5. Interpret the Explanation Output

The explanation object returned by explain_instance contains the local explanation. You can access it in several ways:

• As a list: explanation.as_list() returns a list of tuples, where each tuple contains (feature_description, weight). The weight indicates the feature's contribution to the prediction for the specific class being explained (by default, the predicted class). Positive weights support the prediction, negative weights oppose it.

  # Get explanation as a list for the predicted class
  explanation_list = explanation.as_list()
  print(f"\nExplanation for prediction '{predicted_class}':")
  for feature, weight in explanation_list:
      print(f"- {feature}: {weight:.4f}")
  

• Visualizations: LIME offers convenient plotting functions.

  • explanation.show_in_notebook(): Renders an HTML visualization directly in Jupyter environments.
  • explanation.as_pyplot_figure(): Returns a matplotlib figure object for customization or saving.

Let's create a simple bar chart visualization of the feature contributions using Plotly, mimicking the kind of plot you might get from LIME's built-in functions.

Example visualization of LIME feature contributions for a single Iris prediction. Features with positive weights (green) increase the probability of the predicted class, while features with negative weights (red) decrease it. The rules (e.g., "petal width (cm) <= 1.70") are derived from LIME's internal discretization or based on the perturbed samples around the instance.

The visualization clearly shows which feature values (often represented as rules like feature <= value or value < feature <= value2 if continuous features are discretized) pushed the prediction towards the predicted class (positive weights) and which pushed against it (negative weights) for this specific instance.

Explaining Regression Models

The process for explaining regression models is very similar. The main differences are:

1. Set mode='regression' when creating the LimeTabularExplainer.
2. The predict_fn should return the actual predicted values (a 1D NumPy array) instead of probabilities. For scikit-learn regressors, this typically means using the model.predict method.
3. The interpretation of weights changes slightly: they represent the approximate change in the predicted output value associated with that feature rule for the specific instance.

# Example for regression (conceptual)
# Assuming 'reg_model' is a trained scikit-learn regressor
# explainer_reg = lime.lime_tabular.LimeTabularExplainer(..., mode='regression', class_names=['TargetValue'])
# predict_fn_reg = lambda x: reg_model.predict(x)
# explanation_reg = explainer_reg.explain_instance(instance_to_explain, predict_fn_reg, num_features=5)
# explanation_reg.show_in_notebook() # Or use other methods

Considerations

• Predict Function Wrapper: Ensuring your predict_fn accepts a NumPy array and returns probabilities/values in the correct shape is often the trickiest part.
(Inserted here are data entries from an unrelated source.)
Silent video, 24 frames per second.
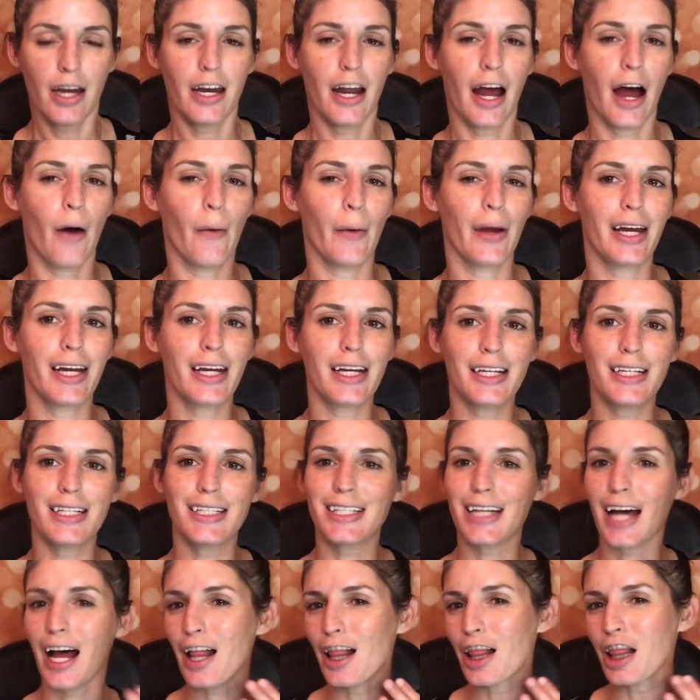Now it
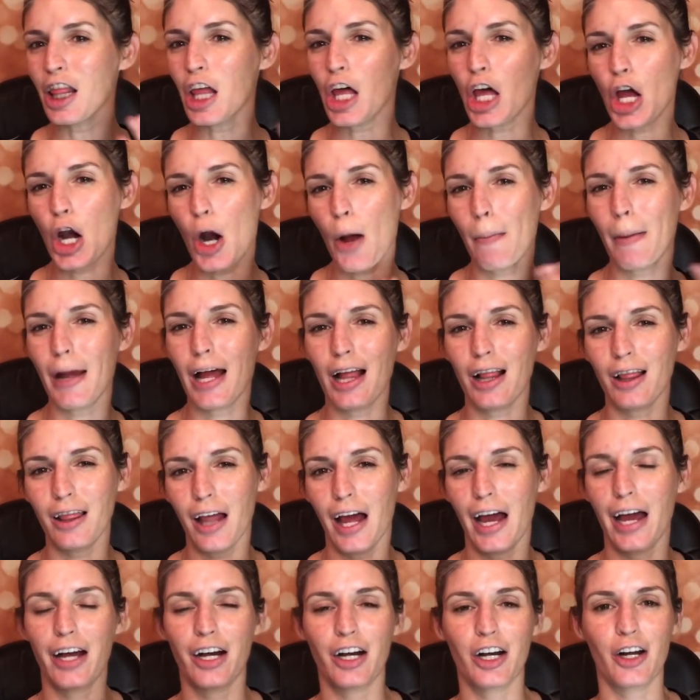is a little bit
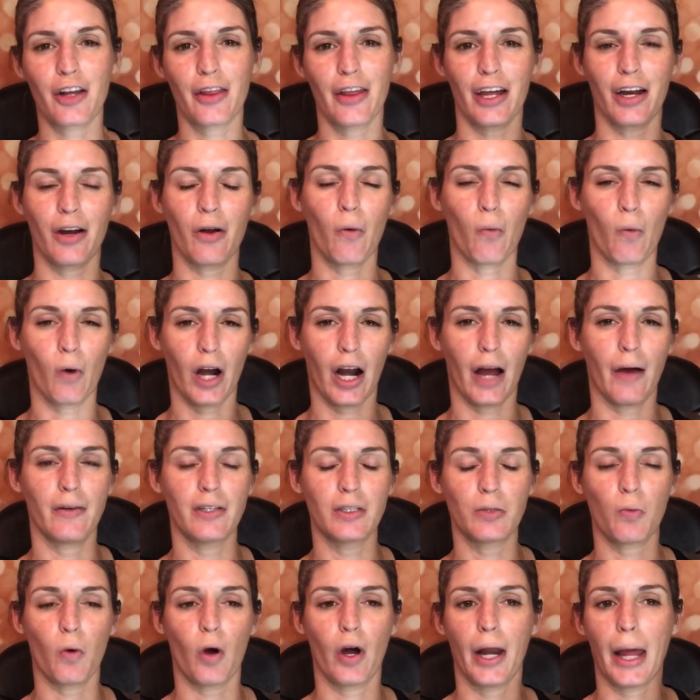lighter than what I
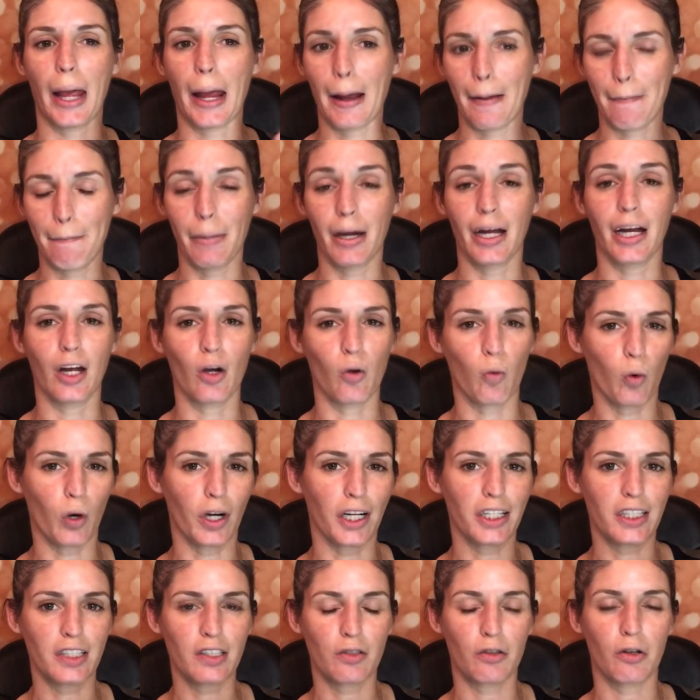was wanting, but it
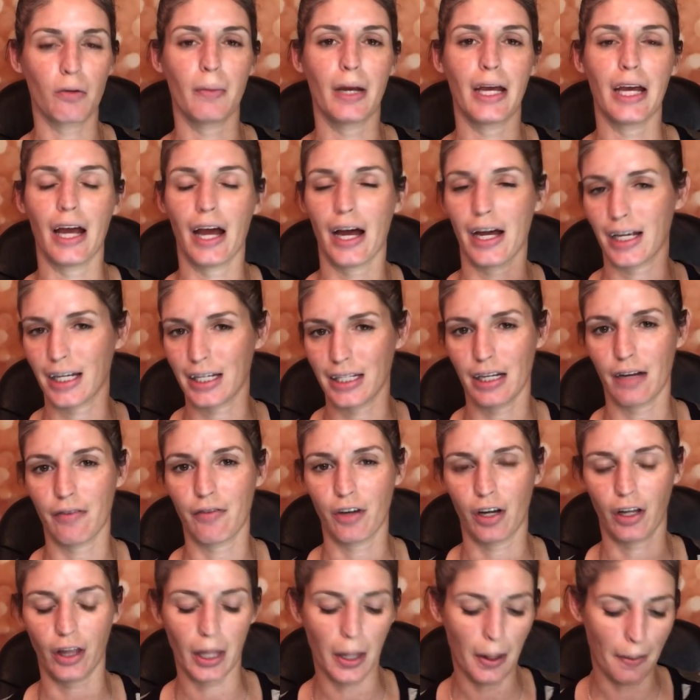works for me. I can
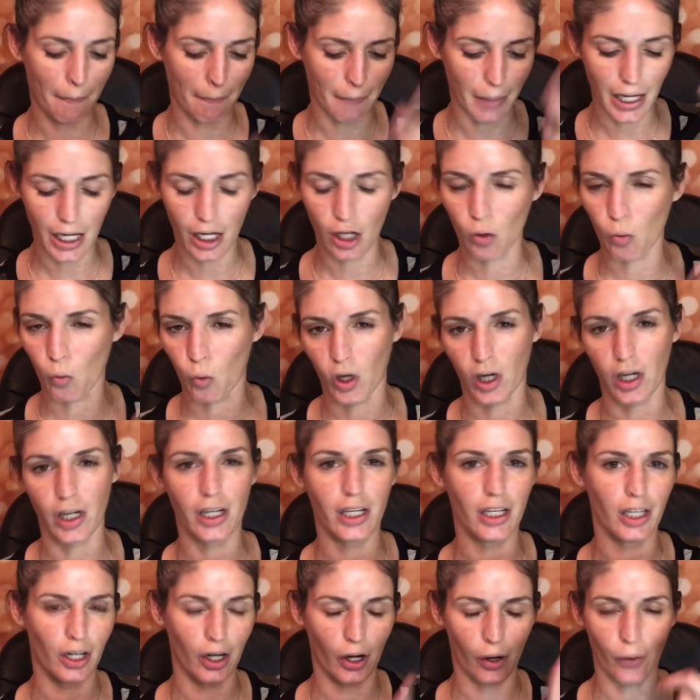definitely make it
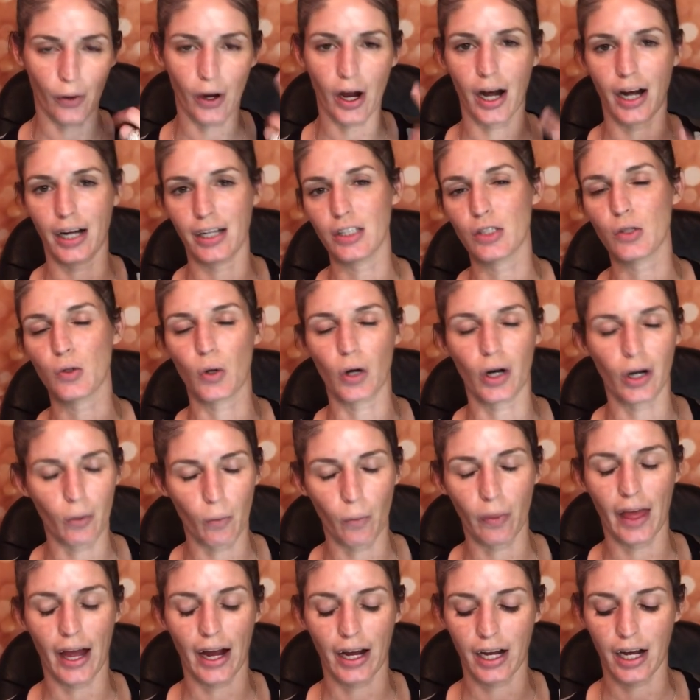work, you know,
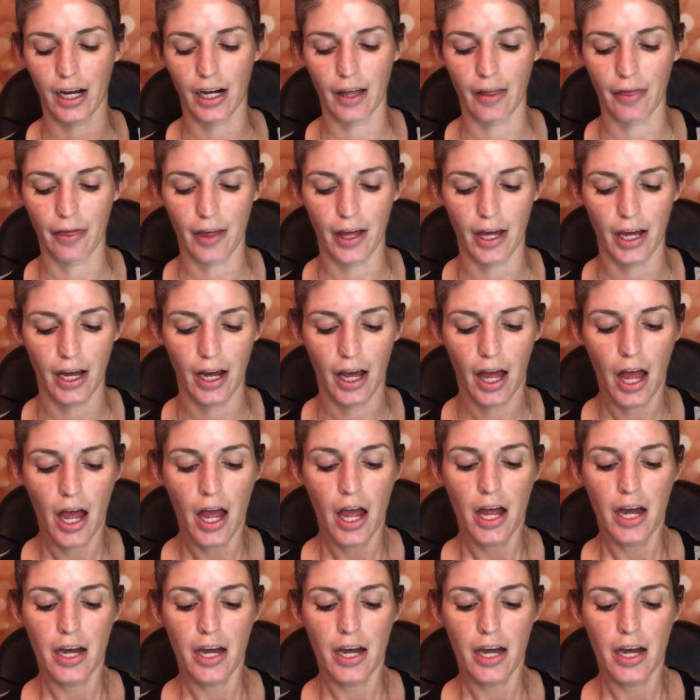contour, that kind of thing.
Double-check its behavior.
• Categorical Features: Specify categorical features using the categorical_features and categorical_names arguments in the LimeTabularExplainer constructor for proper handling during perturbation.
• Stability: LIME explanations can sometimes vary slightly between runs due to the random sampling involved in perturbation. Increasing num_samples can improve stability but takes longer.
• Computational Cost: Generating explanations, especially with a large num_samples, can be computationally intensive.

This section provided a practical guide to implementing LIME for tabular data using its Python library. By creating an explainer, defining the prediction function, and calling explain_instance, you can generate local, interpretable explanations for your black-box model predictions, gaining valuable insights into why a specific decision was made. The next chapter will introduce SHAP, another powerful technique with different theoretical underpinnings.